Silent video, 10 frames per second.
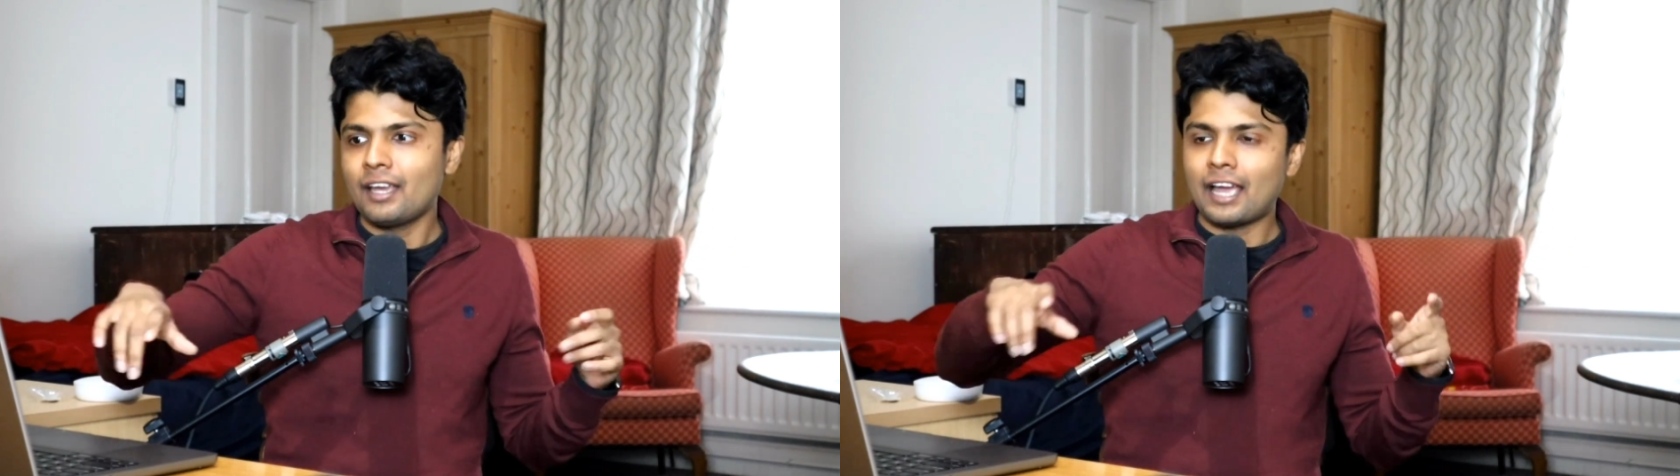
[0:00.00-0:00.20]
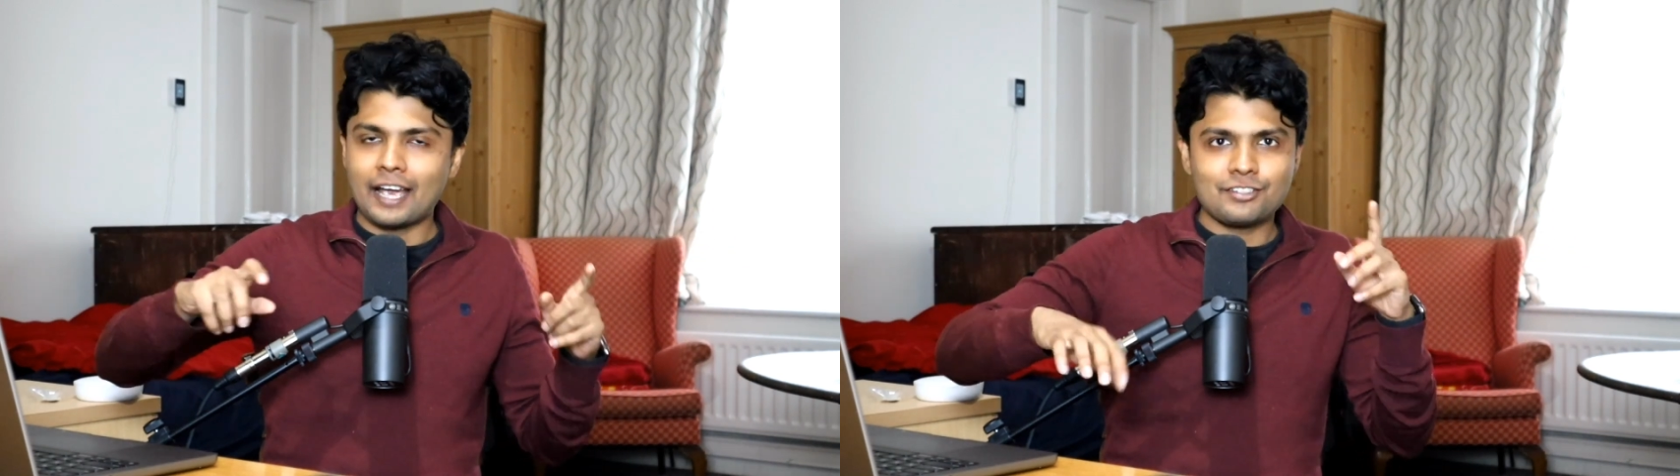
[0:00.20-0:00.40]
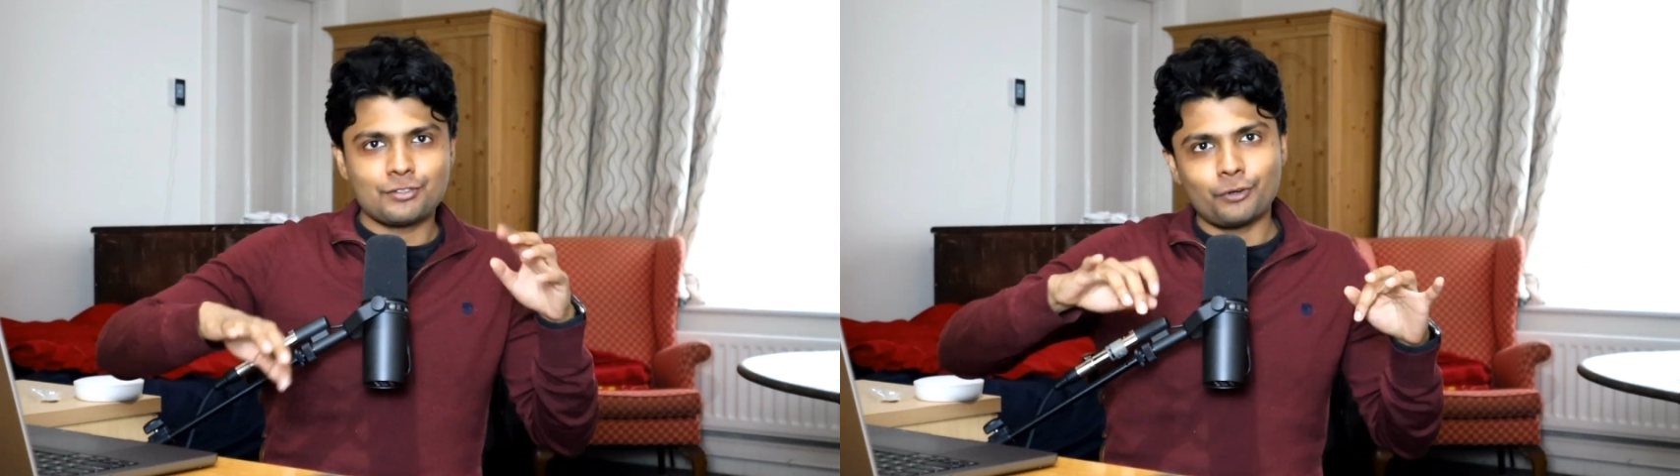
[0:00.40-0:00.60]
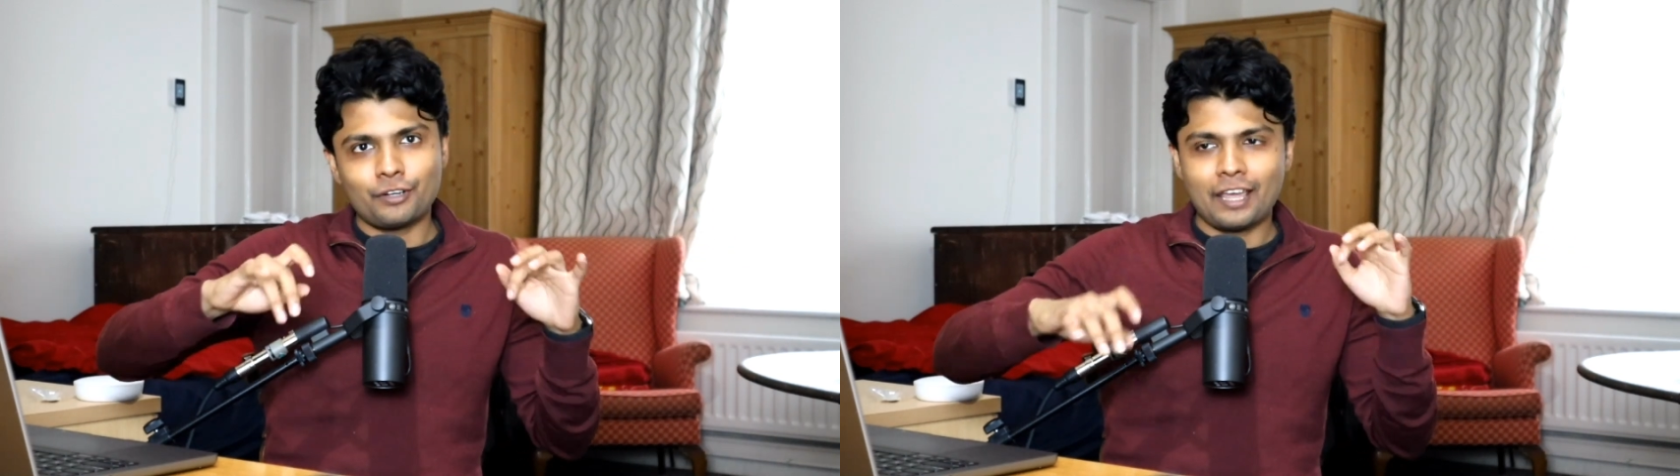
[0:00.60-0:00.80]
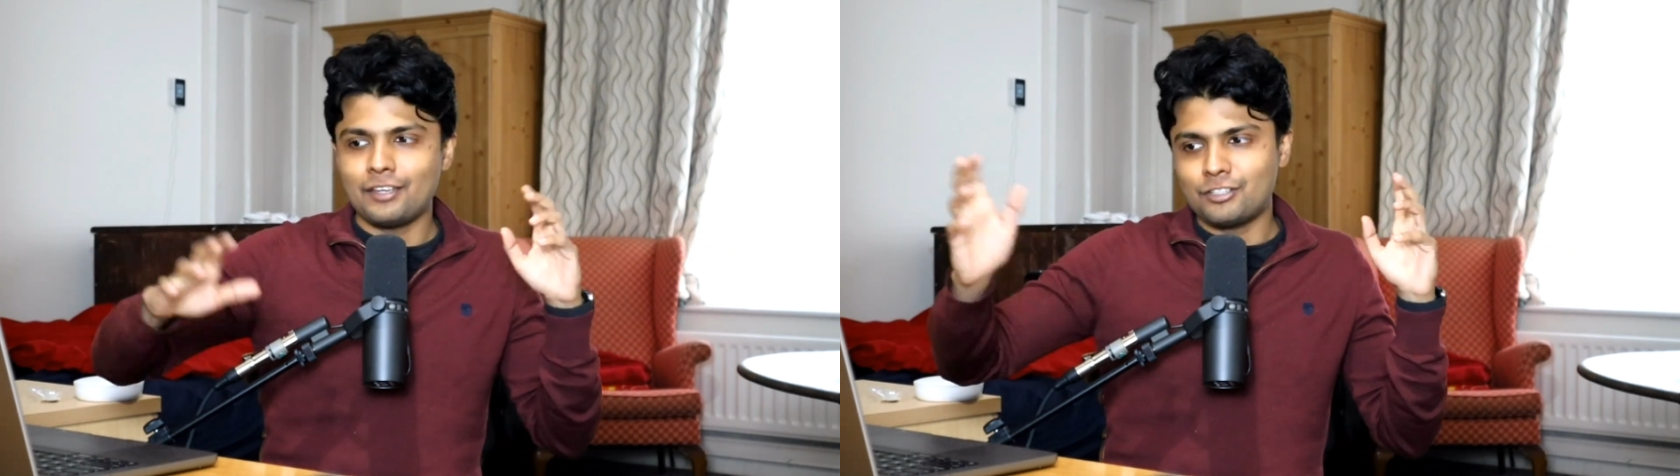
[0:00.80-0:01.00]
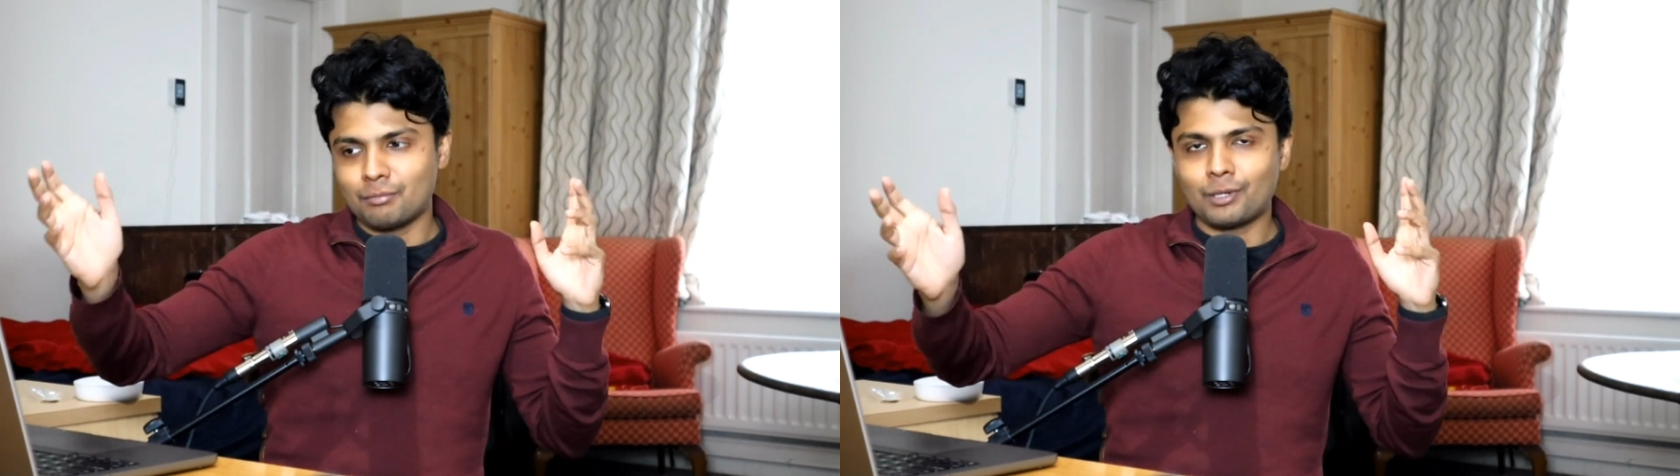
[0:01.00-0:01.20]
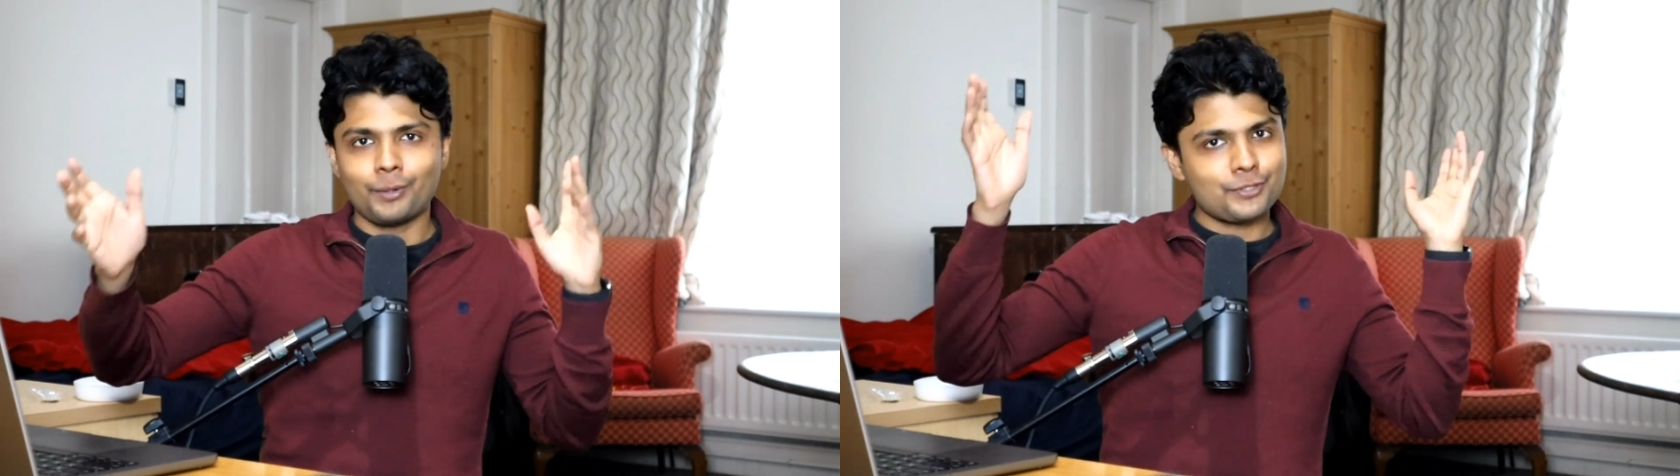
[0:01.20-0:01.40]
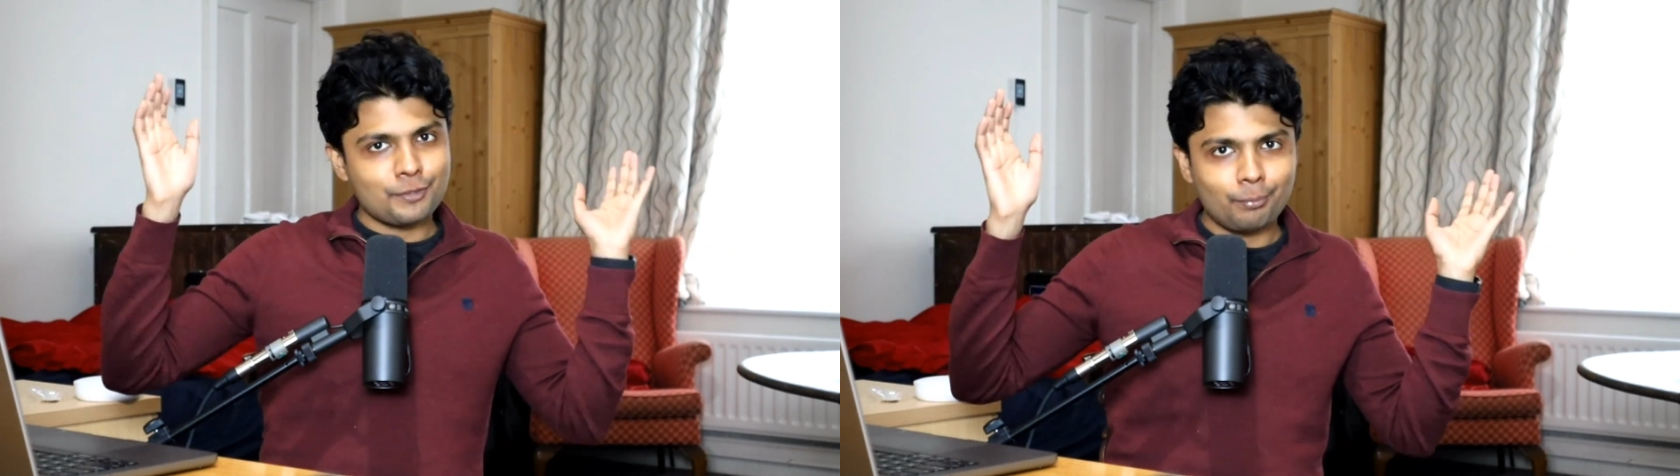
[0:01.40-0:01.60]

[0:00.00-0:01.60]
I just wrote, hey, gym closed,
##########
**Problem to solve:** Put each line of the listing above into the copy exactly, dropping the pictures.

**Exercise response:**
Silent video, 10 frames per second.
[0:00.00-0:00.20]
[0:00.20-0:00.40]
[0:00.40-0:00.60]
[0:00.60-0:00.80]
[0:00.80-0:01.00]
[0:01.00-0:01.20]
[0:01.20-0:01.40]
[0:01.40-0:01.60]

[0:00.00-0:01.60]
I just wrote, hey, gym closed,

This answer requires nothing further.